╭──

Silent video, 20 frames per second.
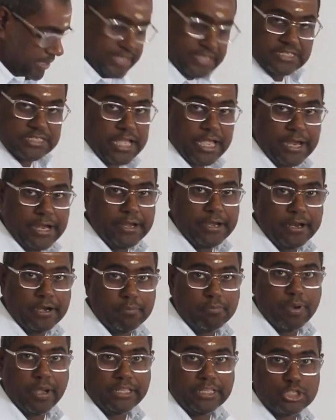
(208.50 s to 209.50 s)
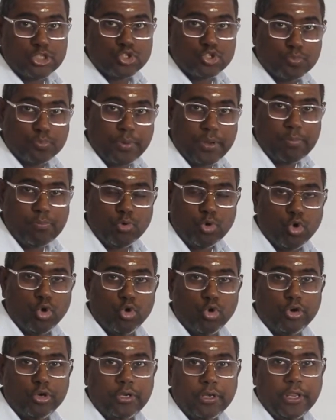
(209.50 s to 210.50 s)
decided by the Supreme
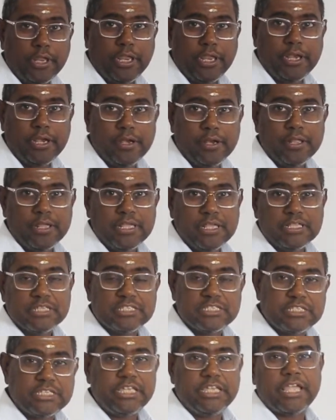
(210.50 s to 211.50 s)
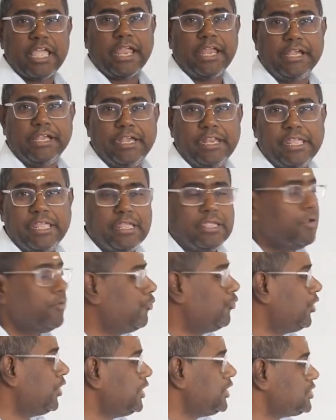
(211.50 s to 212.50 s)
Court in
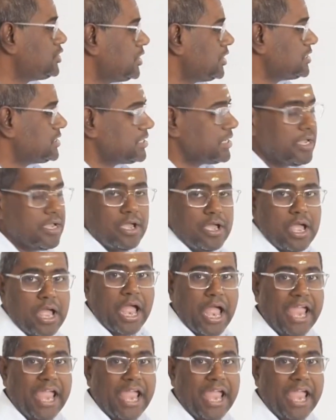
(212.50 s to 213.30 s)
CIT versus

╰──

Every record above should come back exactly, but without its pictures.

:: FINAL ANSWER ::
Silent video, 20 frames per second.
(208.50 s to 209.50 s)
(209.50 s to 210.50 s)
decided by the Supreme
(210.50 s to 211.50 s)
(211.50 s to 212.50 s)
Court in
(212.50 s to 213.30 s)
CIT versus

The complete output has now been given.